Description of the task :: Write the entries out again exactly; any picture among them gets left out.
════
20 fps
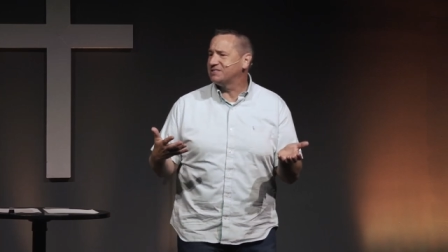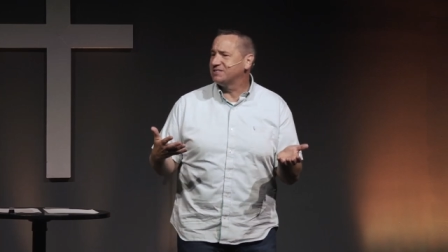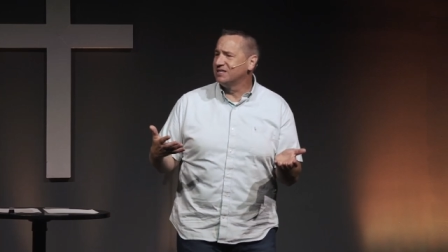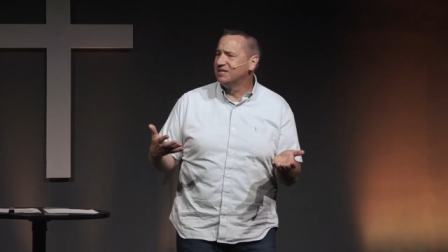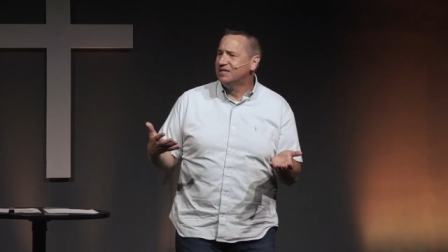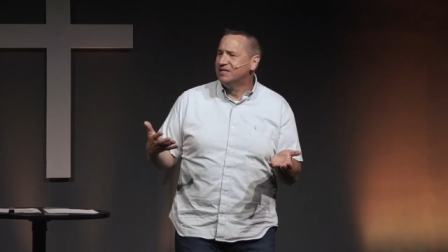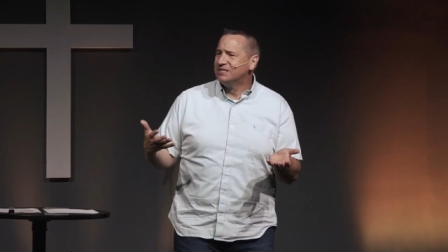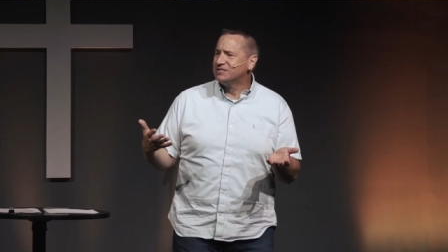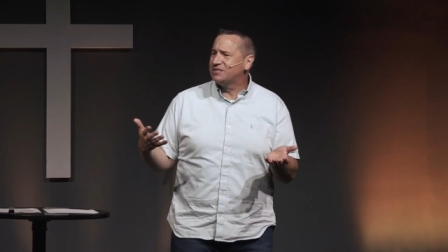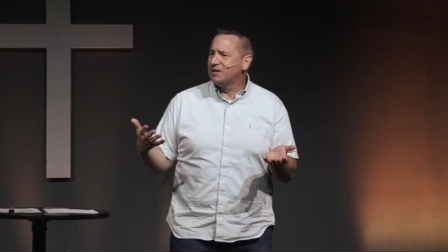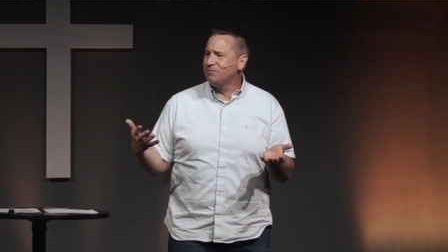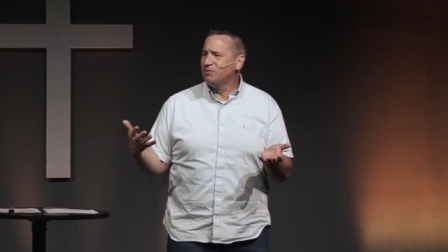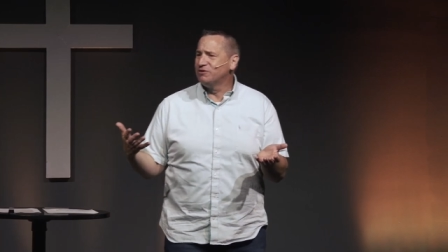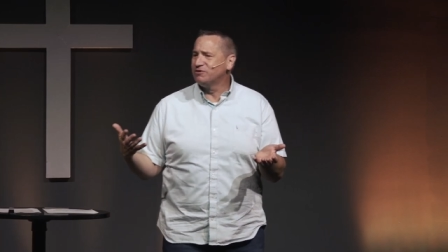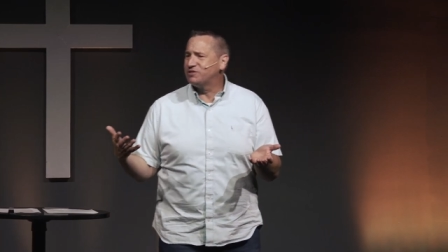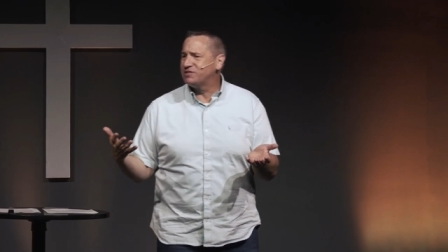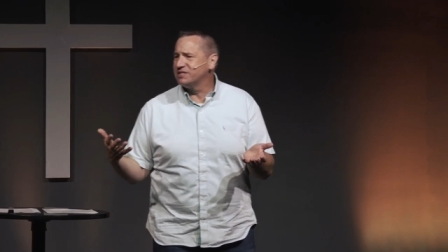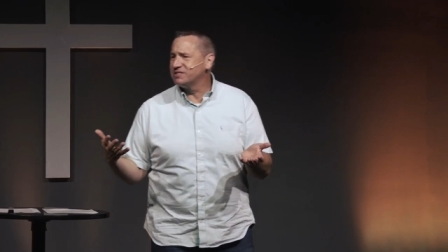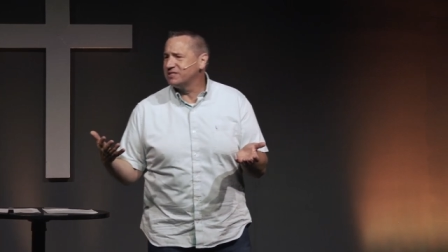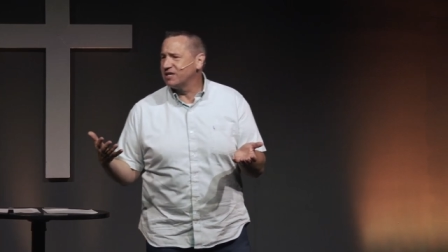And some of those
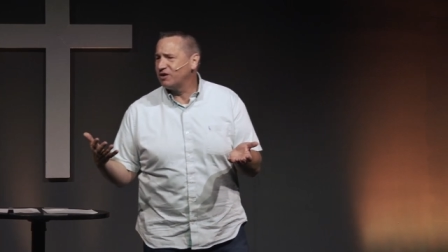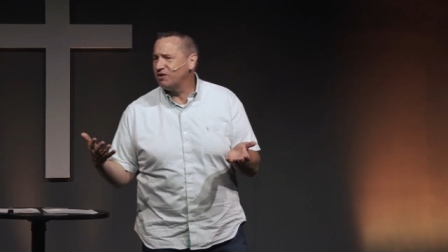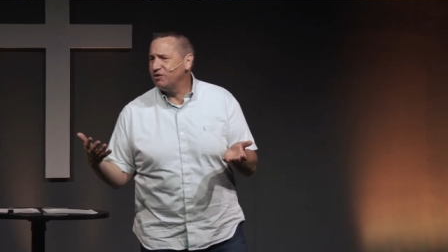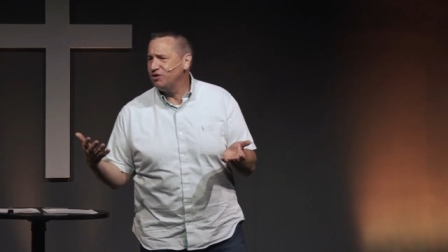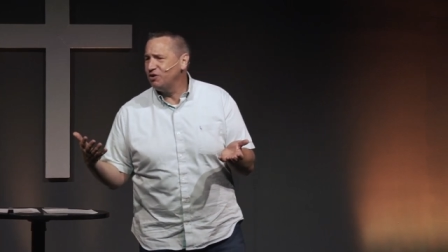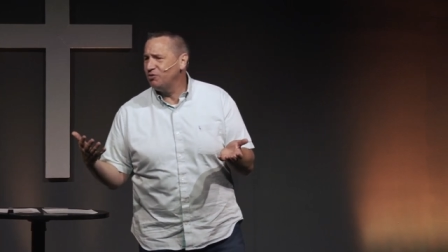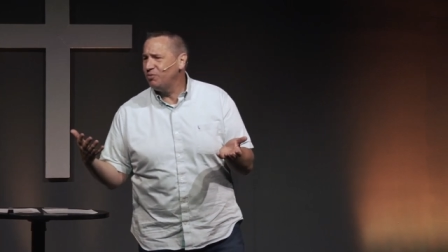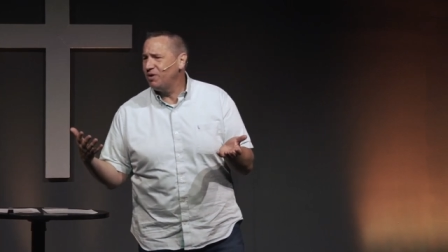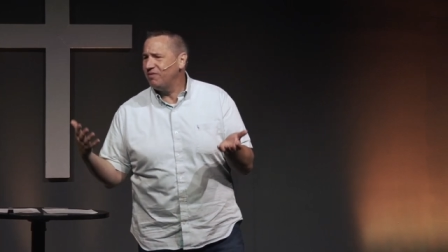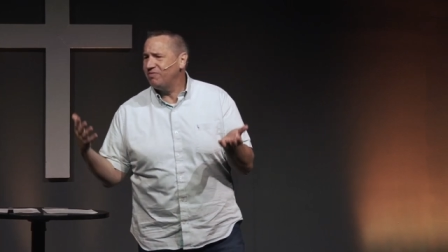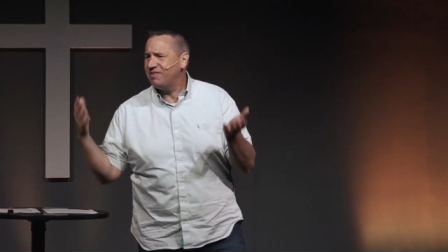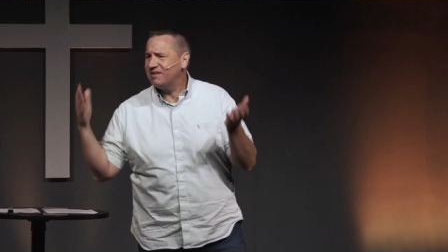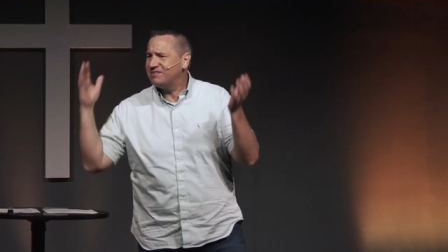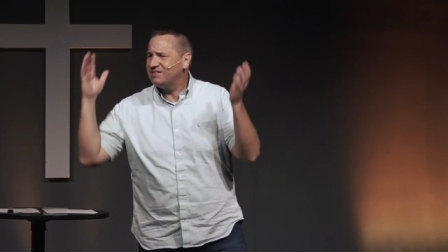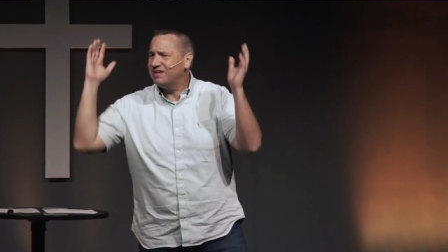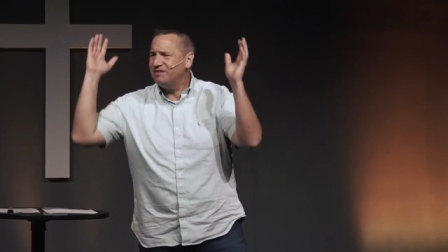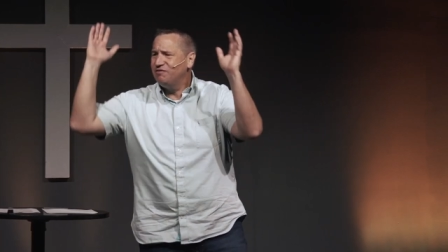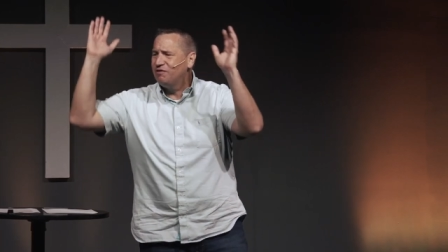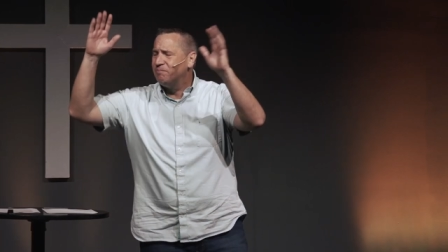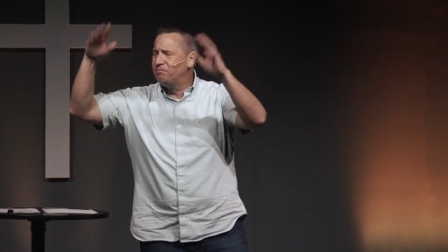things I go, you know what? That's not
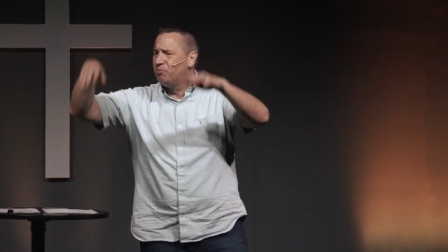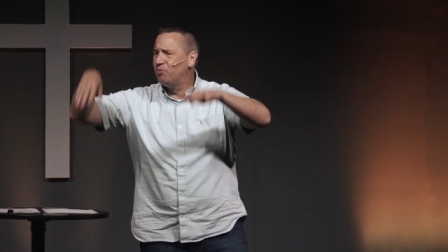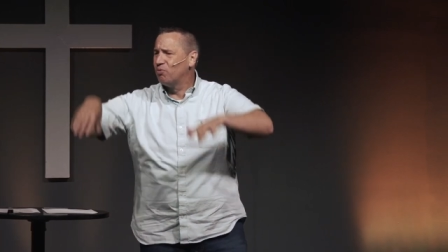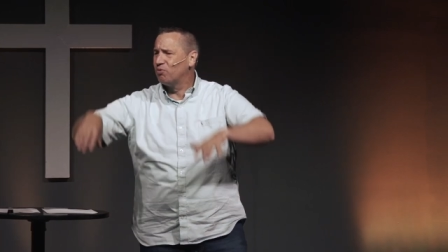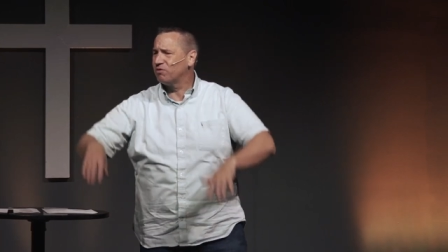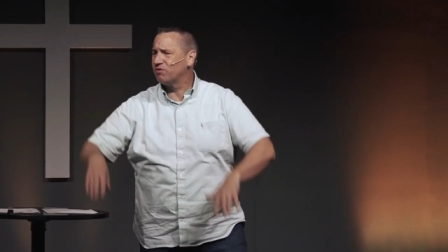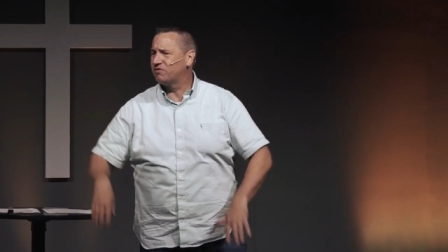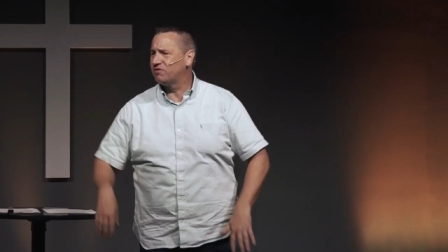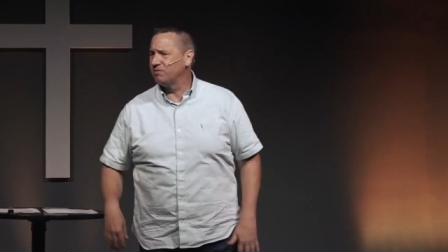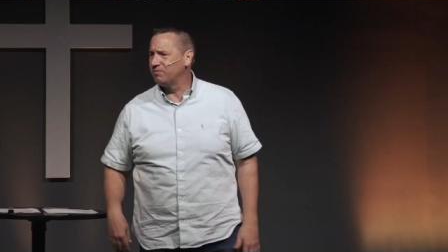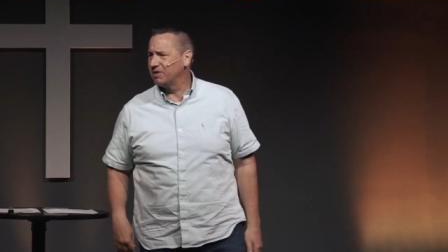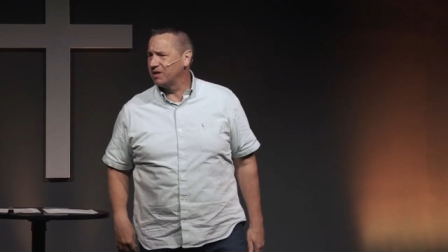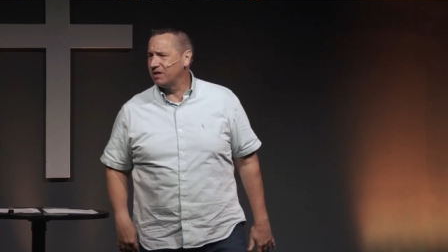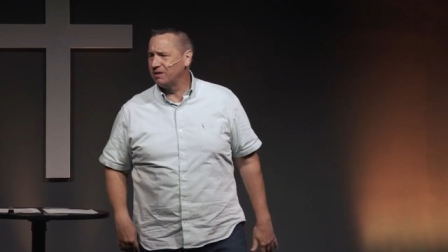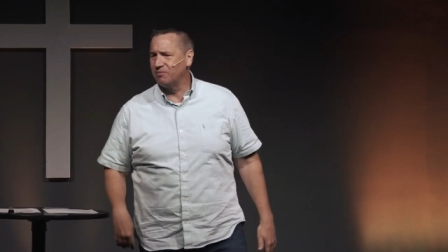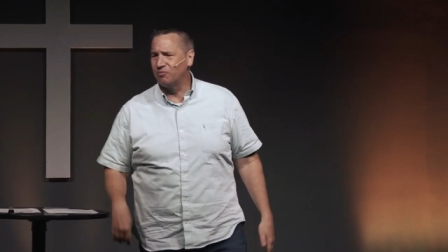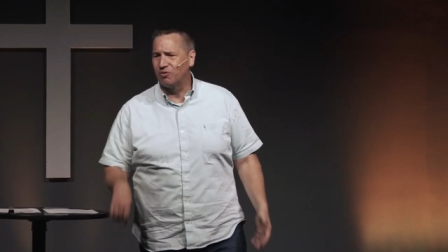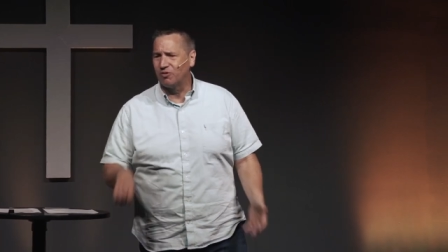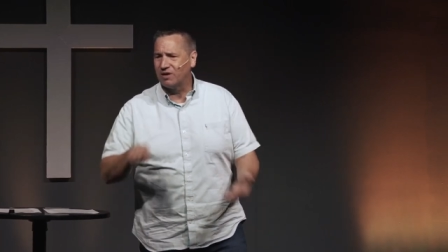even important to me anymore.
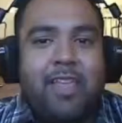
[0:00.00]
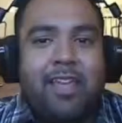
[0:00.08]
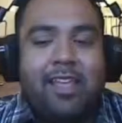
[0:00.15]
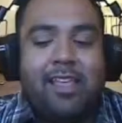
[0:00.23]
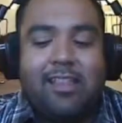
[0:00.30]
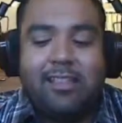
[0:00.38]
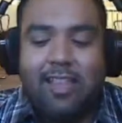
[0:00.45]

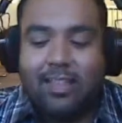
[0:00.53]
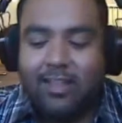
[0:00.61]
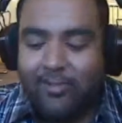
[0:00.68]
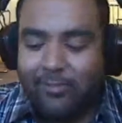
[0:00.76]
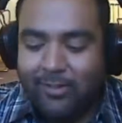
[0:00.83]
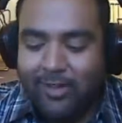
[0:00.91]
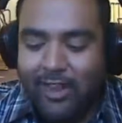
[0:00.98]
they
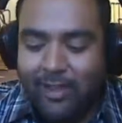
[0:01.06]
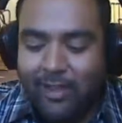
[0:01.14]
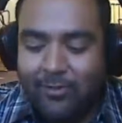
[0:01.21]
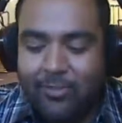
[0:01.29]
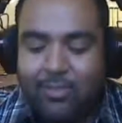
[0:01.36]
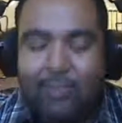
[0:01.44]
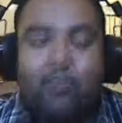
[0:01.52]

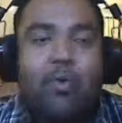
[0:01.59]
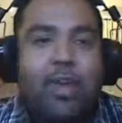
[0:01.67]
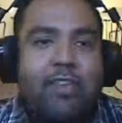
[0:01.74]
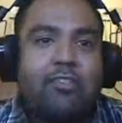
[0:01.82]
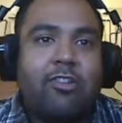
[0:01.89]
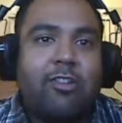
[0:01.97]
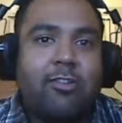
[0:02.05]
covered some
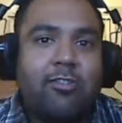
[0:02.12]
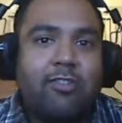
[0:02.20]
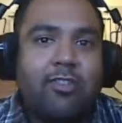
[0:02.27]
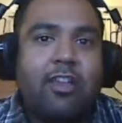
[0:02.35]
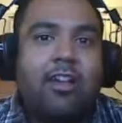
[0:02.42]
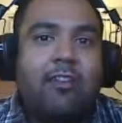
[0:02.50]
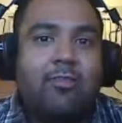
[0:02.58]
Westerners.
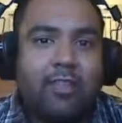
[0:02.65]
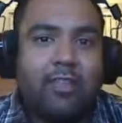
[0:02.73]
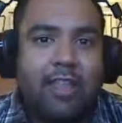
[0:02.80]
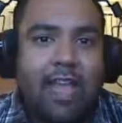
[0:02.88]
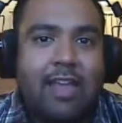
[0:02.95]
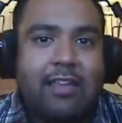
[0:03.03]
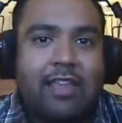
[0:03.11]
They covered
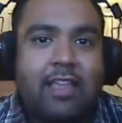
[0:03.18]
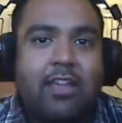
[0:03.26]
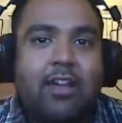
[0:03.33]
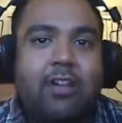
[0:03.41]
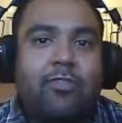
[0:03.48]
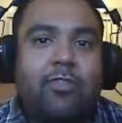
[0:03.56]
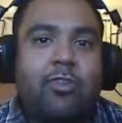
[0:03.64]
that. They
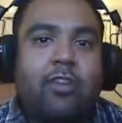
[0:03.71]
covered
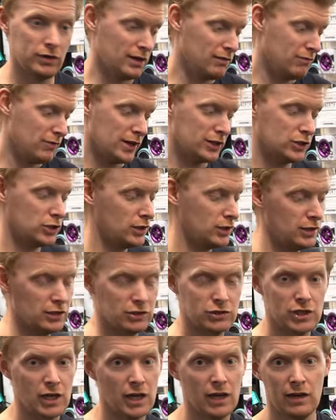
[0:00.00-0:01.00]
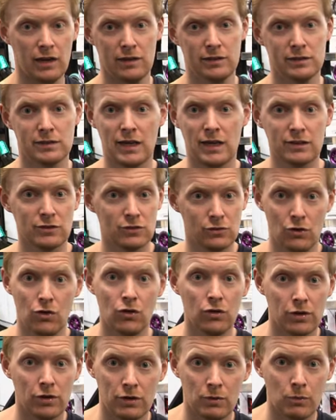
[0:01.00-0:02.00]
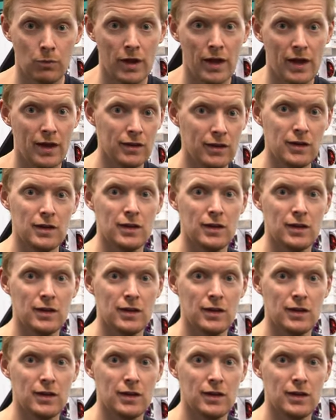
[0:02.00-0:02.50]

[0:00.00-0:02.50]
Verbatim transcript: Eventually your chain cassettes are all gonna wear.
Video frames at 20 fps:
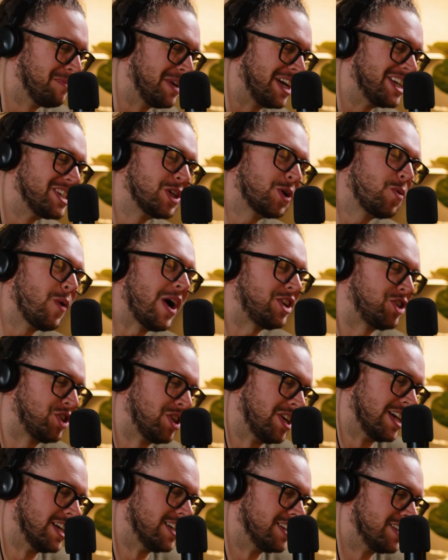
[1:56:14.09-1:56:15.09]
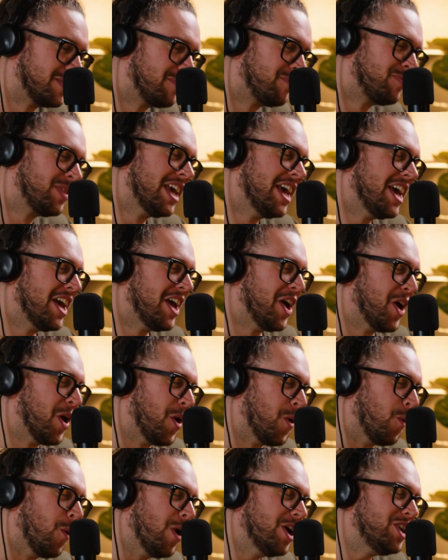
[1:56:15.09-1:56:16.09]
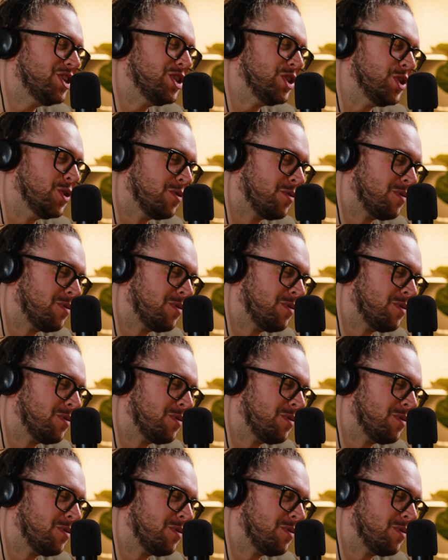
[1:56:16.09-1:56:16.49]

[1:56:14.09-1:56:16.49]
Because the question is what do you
════
Response to this exercise ::
20 fps
And some of those
things I go, you know what? That's not
even important to me anymore.
[0:00.00]
[0:00.08]
[0:00.15]
[0:00.23]
[0:00.30]
[0:00.38]
[0:00.45]

[0:00.53]
[0:00.61]
[0:00.68]
[0:00.76]
[0:00.83]
[0:00.91]
[0:00.98]
they
[0:01.06]
[0:01.14]
[0:01.21]
[0:01.29]
[0:01.36]
[0:01.44]
[0:01.52]

[0:01.59]
[0:01.67]
[0:01.74]
[0:01.82]
[0:01.89]
[0:01.97]
[0:02.05]
covered some
[0:02.12]
[0:02.20]
[0:02.27]
[0:02.35]
[0:02.42]
[0:02.50]
[0:02.58]
Westerners.
[0:02.65]
[0:02.73]
[0:02.80]
[0:02.88]
[0:02.95]
[0:03.03]
[0:03.11]
They covered
[0:03.18]
[0:03.26]
[0:03.33]
[0:03.41]
[0:03.48]
[0:03.56]
[0:03.64]
that. They
[0:03.71]
covered
[0:00.00-0:01.00]
[0:01.00-0:02.00]
[0:02.00-0:02.50]

[0:00.00-0:02.50]
Verbatim transcript: Eventually your chain cassettes are all gonna wear.
Video frames at 20 fps:
[1:56:14.09-1:56:15.09]
[1:56:15.09-1:56:16.09]
[1:56:16.09-1:56:16.49]

[1:56:14.09-1:56:16.49]
Because the question is what do you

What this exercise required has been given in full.